Fri, October 9, 12:00 to 1:45pm, Sheraton Centre, Pine


This paper explores the implications of recent scholarship on impasses for political inquiry into states of misery and resistance to the disciplining of knowledge. “Impasse” designates an intensive period in which a world might be lost and when alternatives seem undesirable or unavailable. Lauren Berlant has suggested that impasses “can only be approached awkwardly, described around, shifted” because they involve the disorganization of sensoria through a plenitude of intensities. Building on her theorization of subjectivity in impasses as intuitive, this paper elaborates the conceptual and methodological consequences of impasse for political theory. Drawing upon queer theory, new materialisms, and affect studies, it tends to misery in the potential end of a world while considering how theorizations of impasse might resist the disciplinary imperatives of political inquiry. In a word, the misery of impasses disorganizes modes of knowledge production and presses scholars to develop alternative ways of theorizing politics.

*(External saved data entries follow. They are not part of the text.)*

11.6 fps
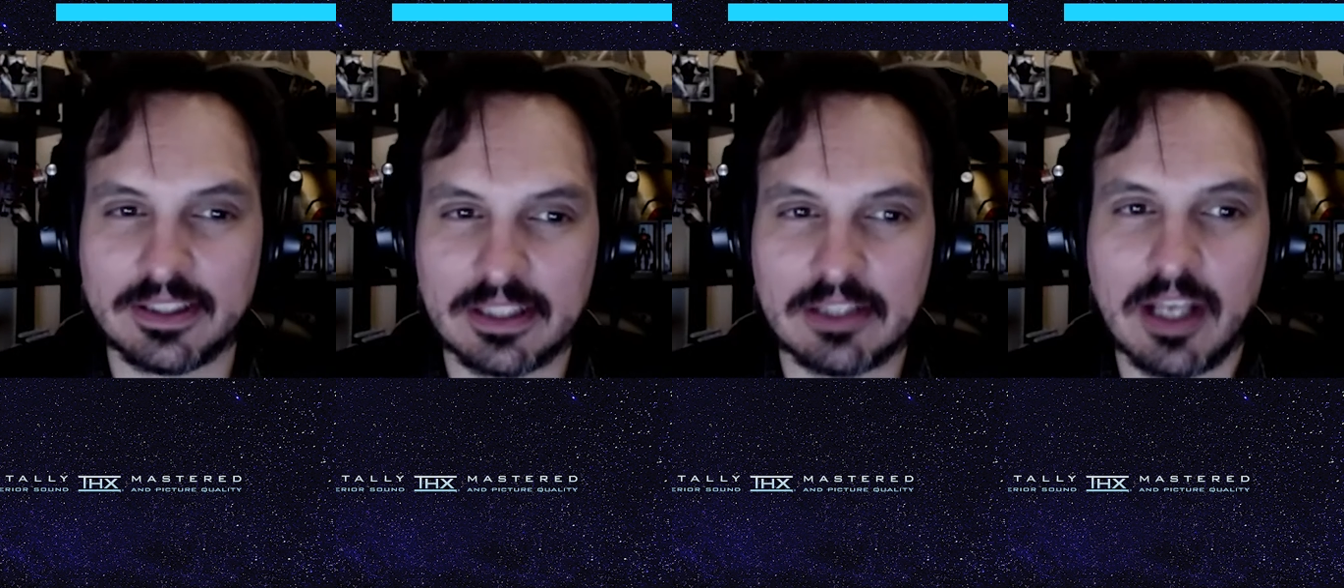
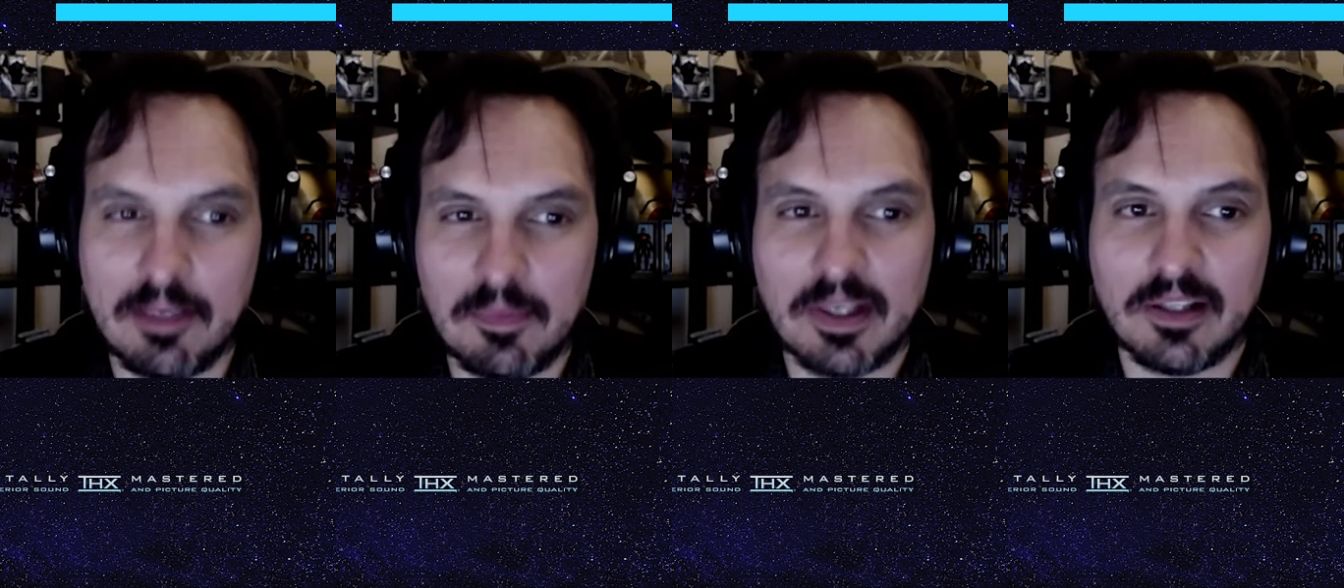It's going to
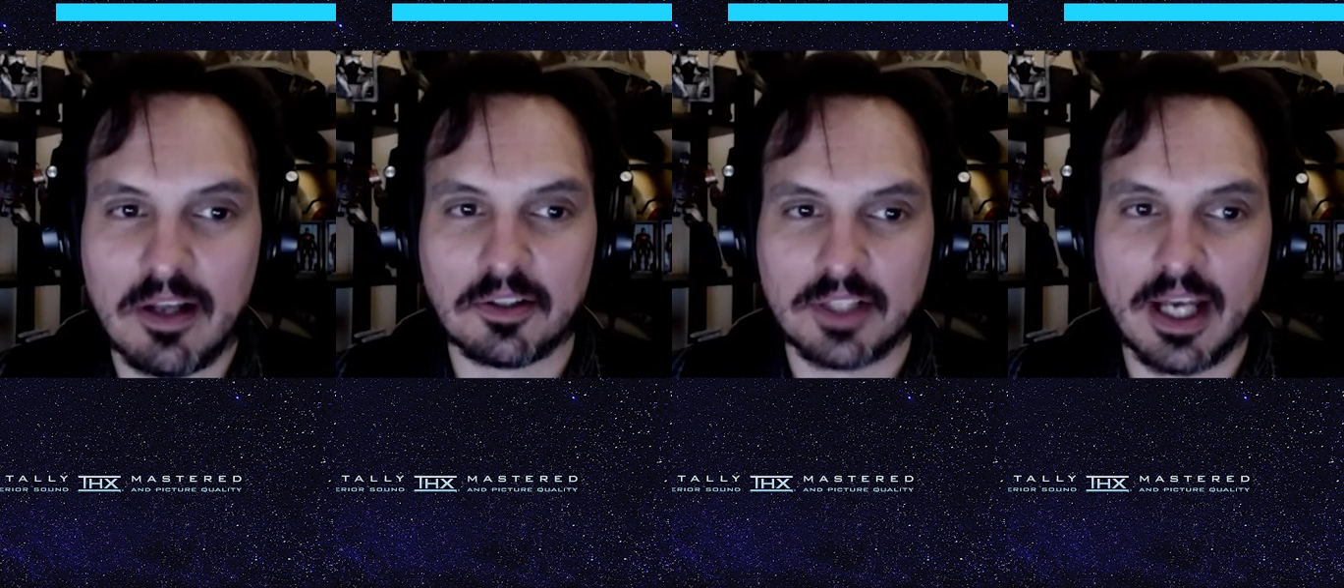take yeah. me a
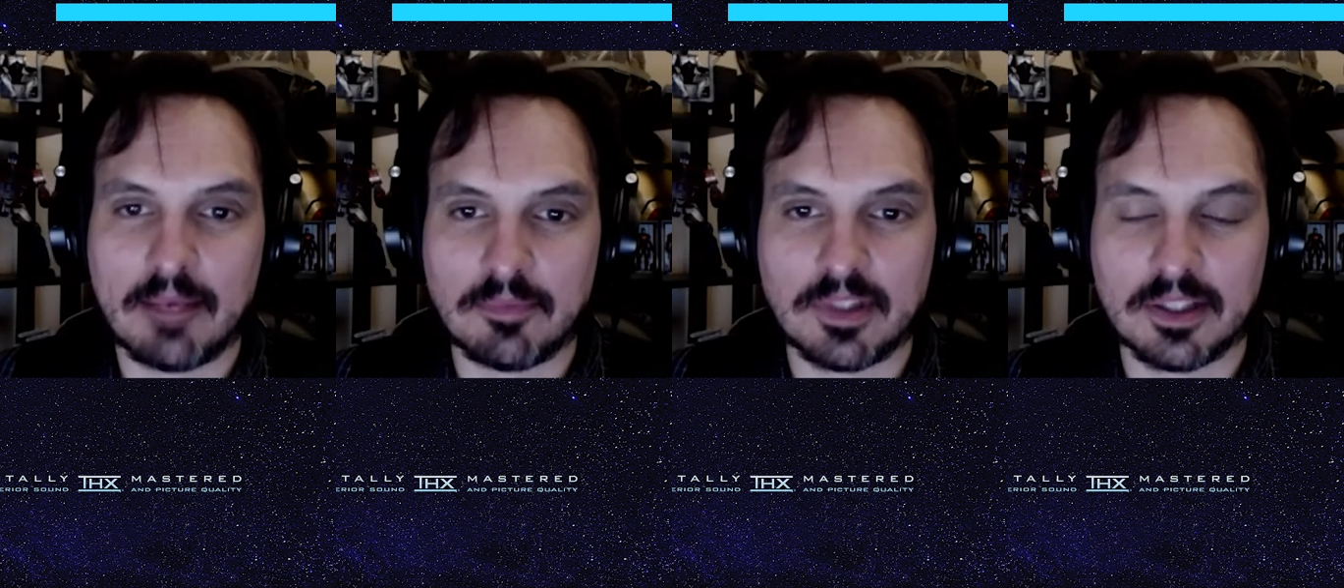long
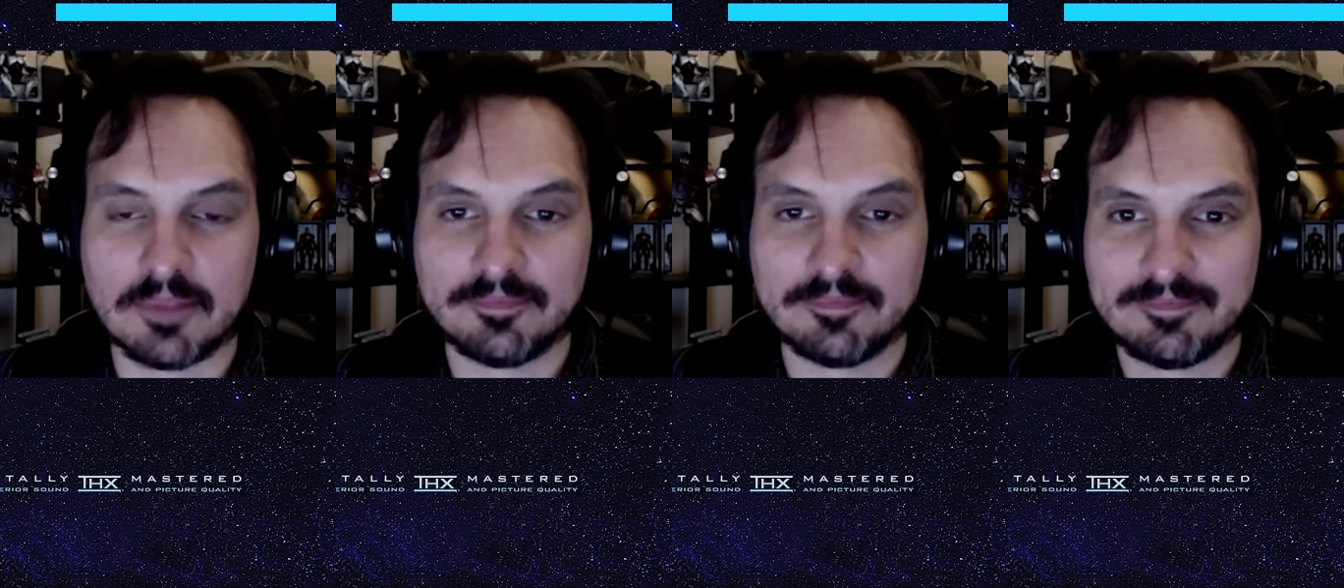time
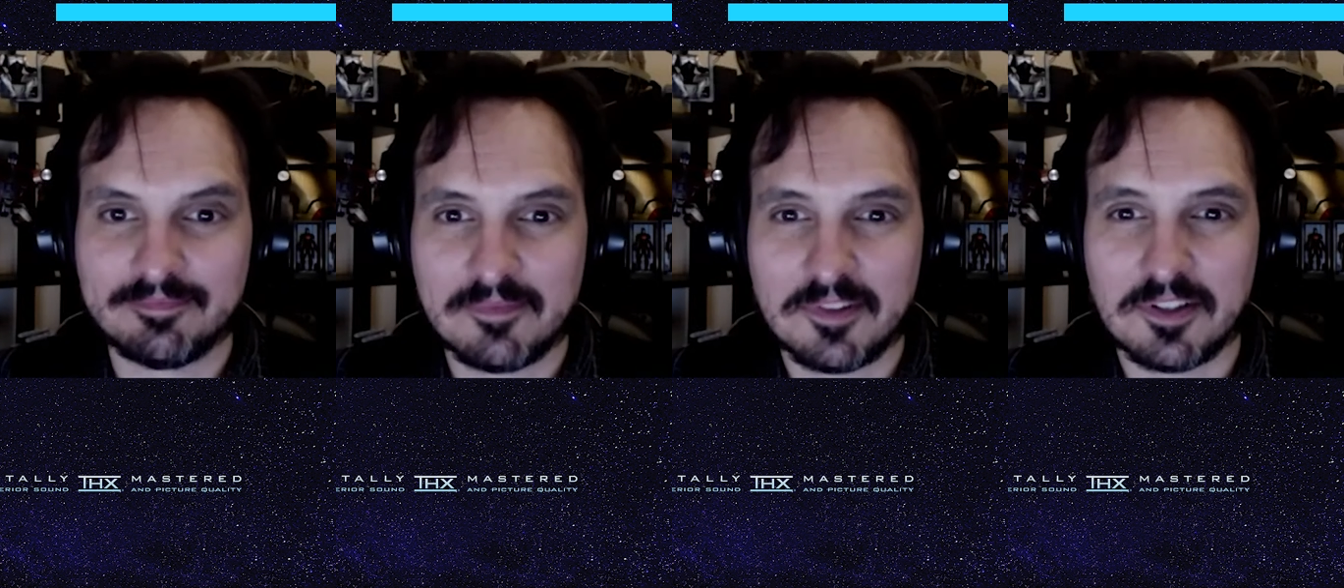to
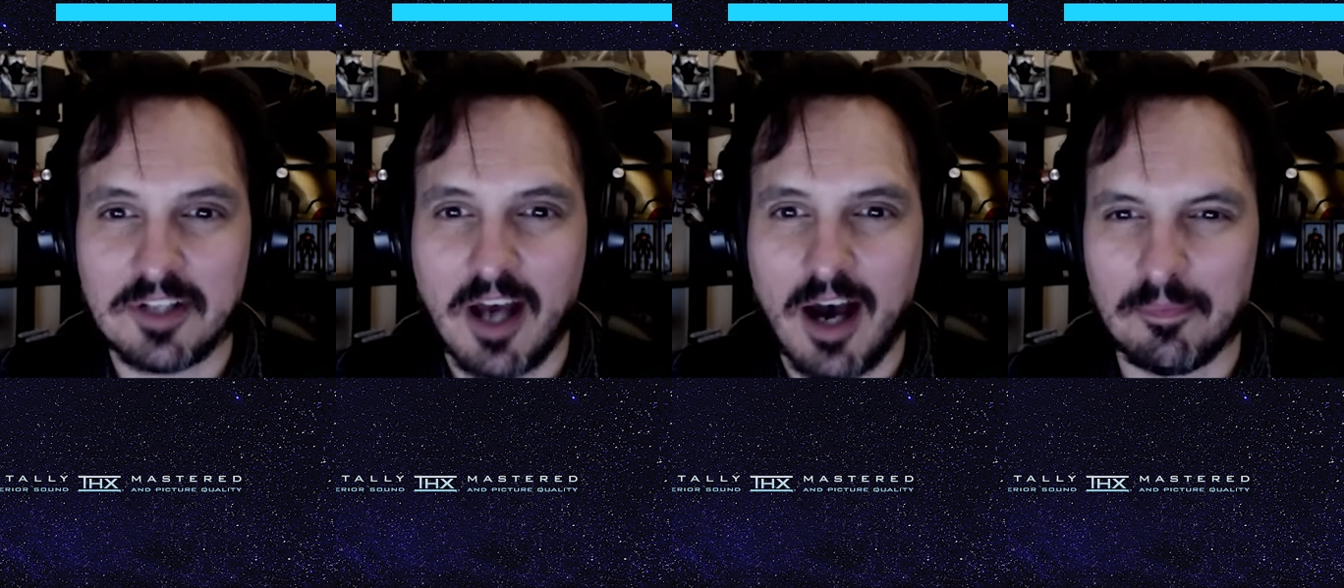to
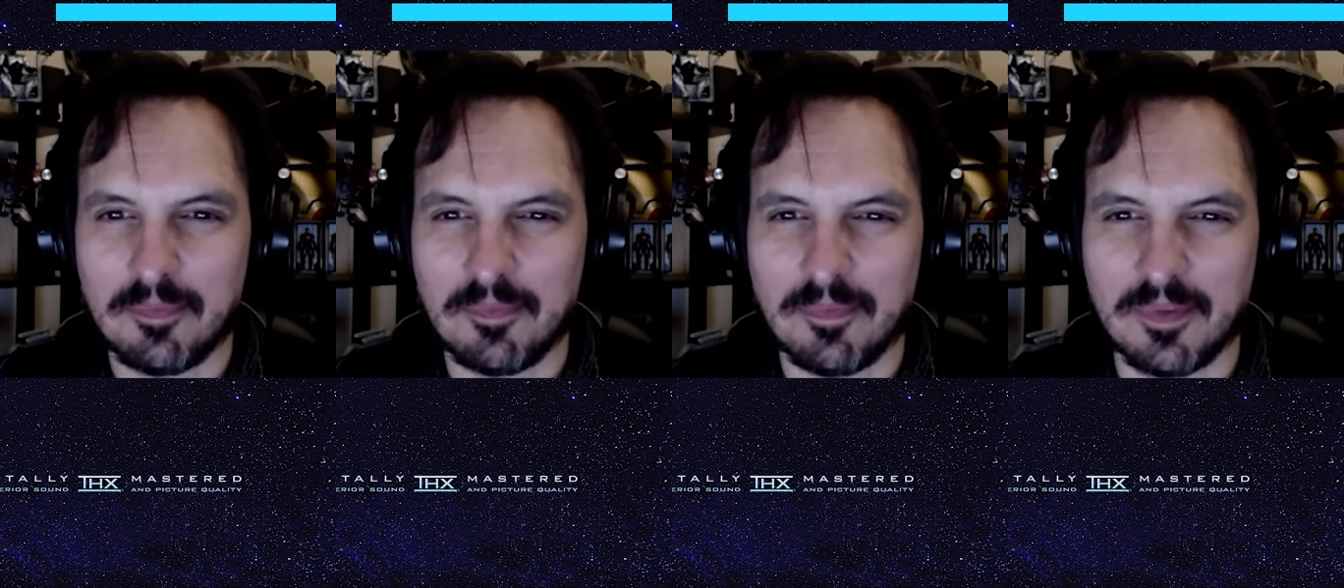top
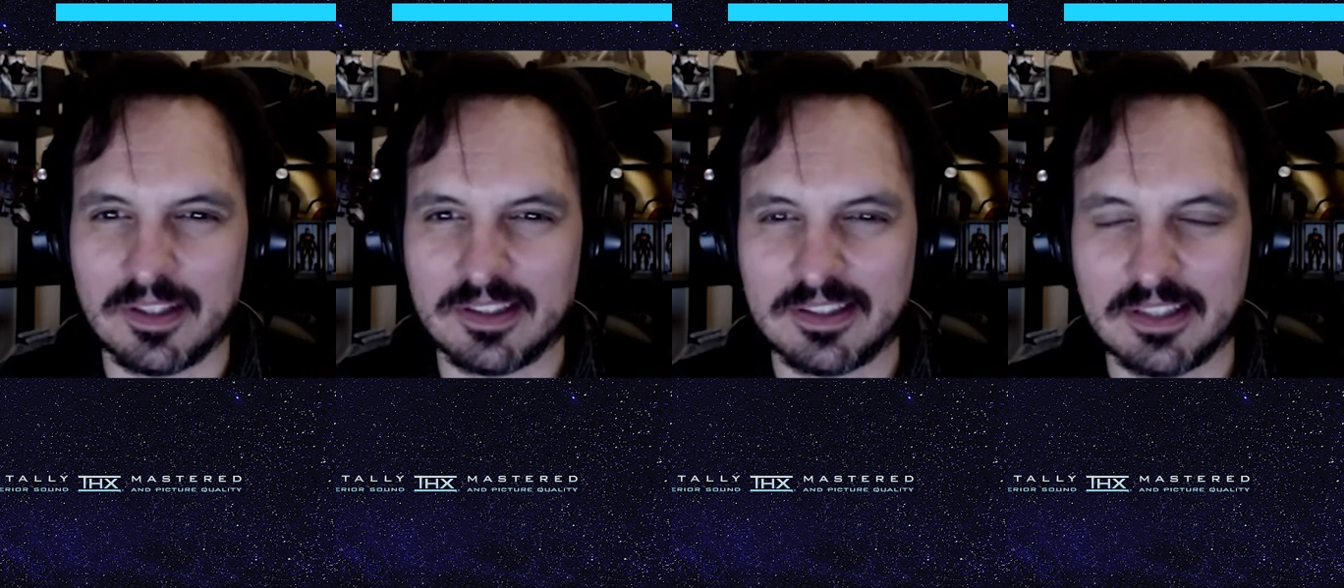
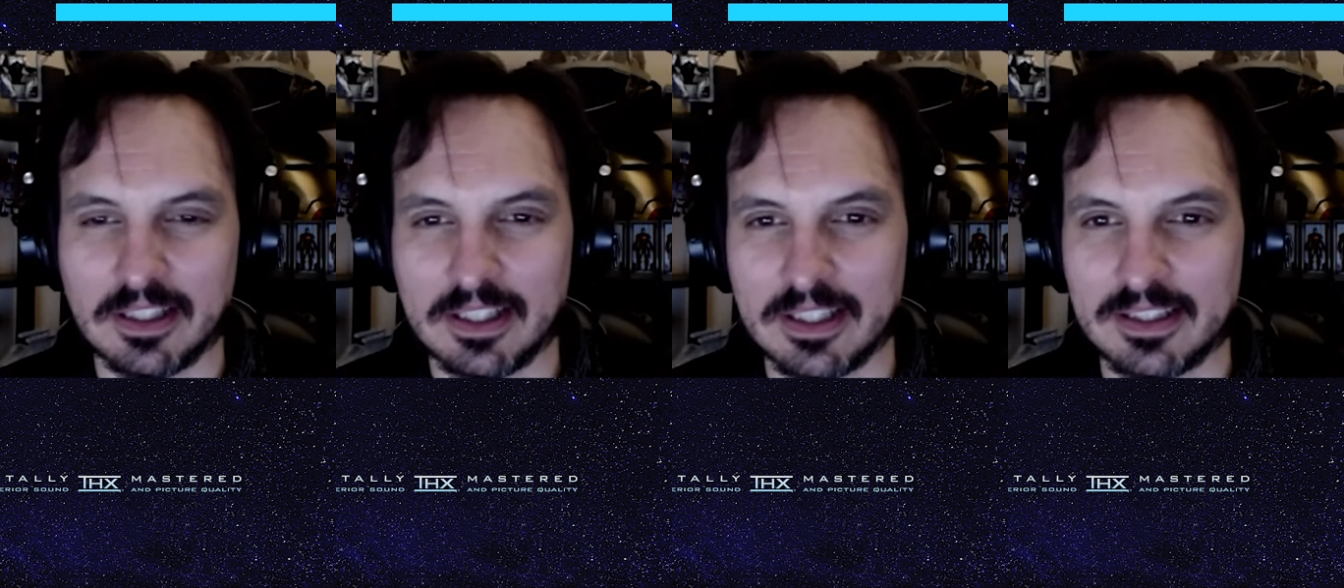uh, the
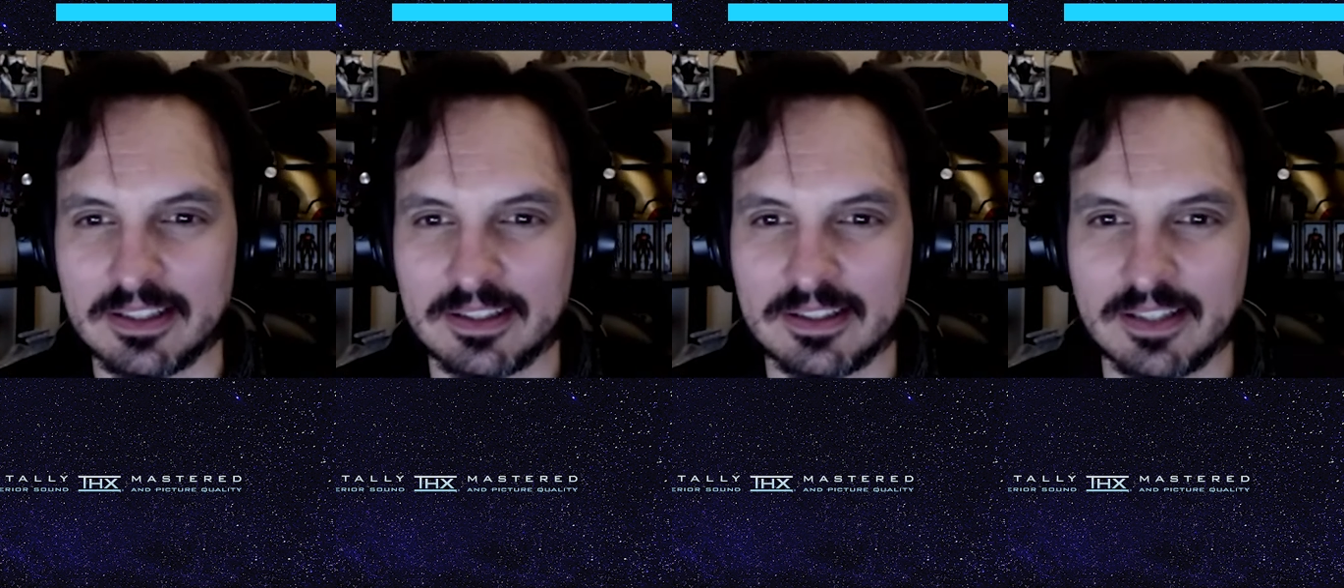
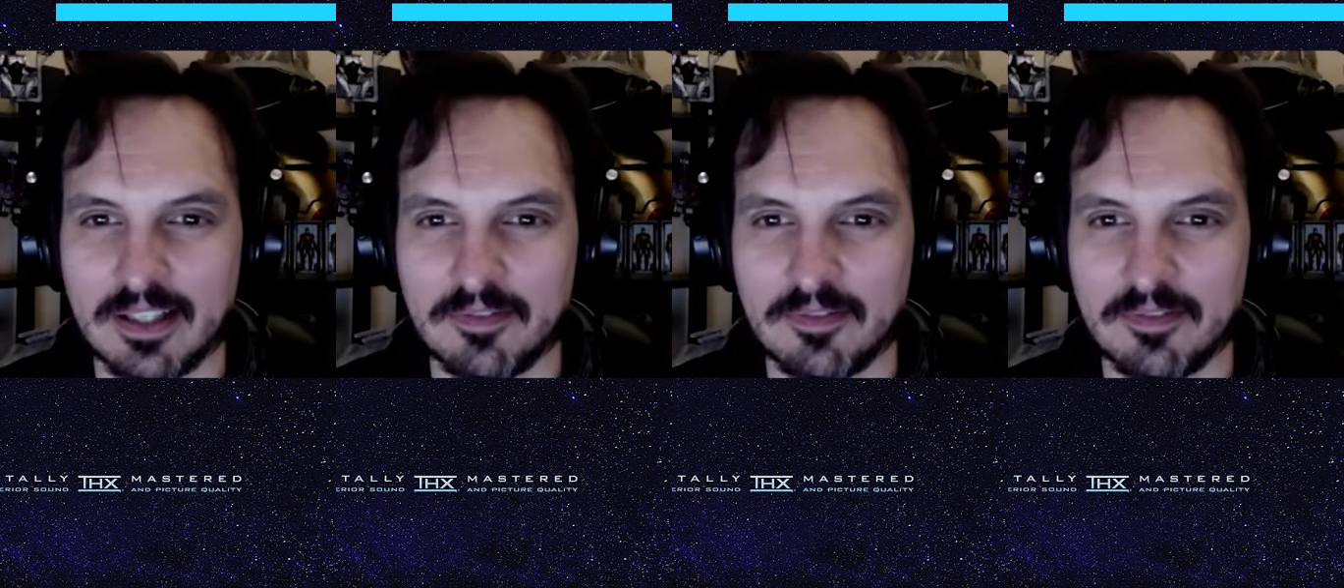silliness so,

The paper first elaborates how intuition arises in impasses due to disturbances in habituated circuits of knowing and feeling. Departing from Berlant's attention to ideology and from Henri Bergson's attention to duration, it approaches intuition as plugged into affects that have yet to be consolidated as a material thing or cultural form. The paper then describes the subject of impasses as an intuitive archivist of ordinary affects. Following the writings of Kathleen Stewart, it conceives impasses as replete with social, cultural, and material affects that decompose ordinary life. Subjects of impasses can intuit the potential dissolution of cultural identities, political infrastructure, and material ecologies that have held up their world. They archive perturbations, low-level feelings, and incipiences into an impassive sensibility of “watching and waiting” for what might arise (or not) from within a scene of misery. Finally, the paper considers how political inquiry might approach and write about impasses. It describes how the intensive and intuitive dimensions of impasse remains at odds with the dominant genre of political theory that seals the borderlines of abstract concepts, privileges rigorous argumentation, deploys moral prescriptions, and remains overly enamored of clarity. Scholars might resist these disciplinary imperatives by keeping archives of impasses open as the ongoing accumulation of mixed feelings, uncertainties, and ineloquences. Such an approach might cultivate an experimental form of political inquiry that appreciates speculation, incoherence, and loose ends.